BEGIN

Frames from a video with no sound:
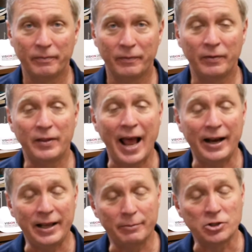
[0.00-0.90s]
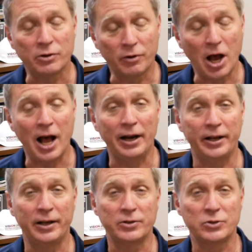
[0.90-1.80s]
that image of God
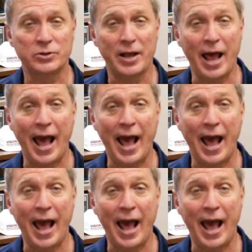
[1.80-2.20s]
in us.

END

**ASSIGNED TASK**
Print the whole listing again exactly, please. No pictures.

**RESULT BELOW**
Frames from a video with no sound:
[0.00-0.90s]
[0.90-1.80s]
that image of God
[1.80-2.20s]
in us.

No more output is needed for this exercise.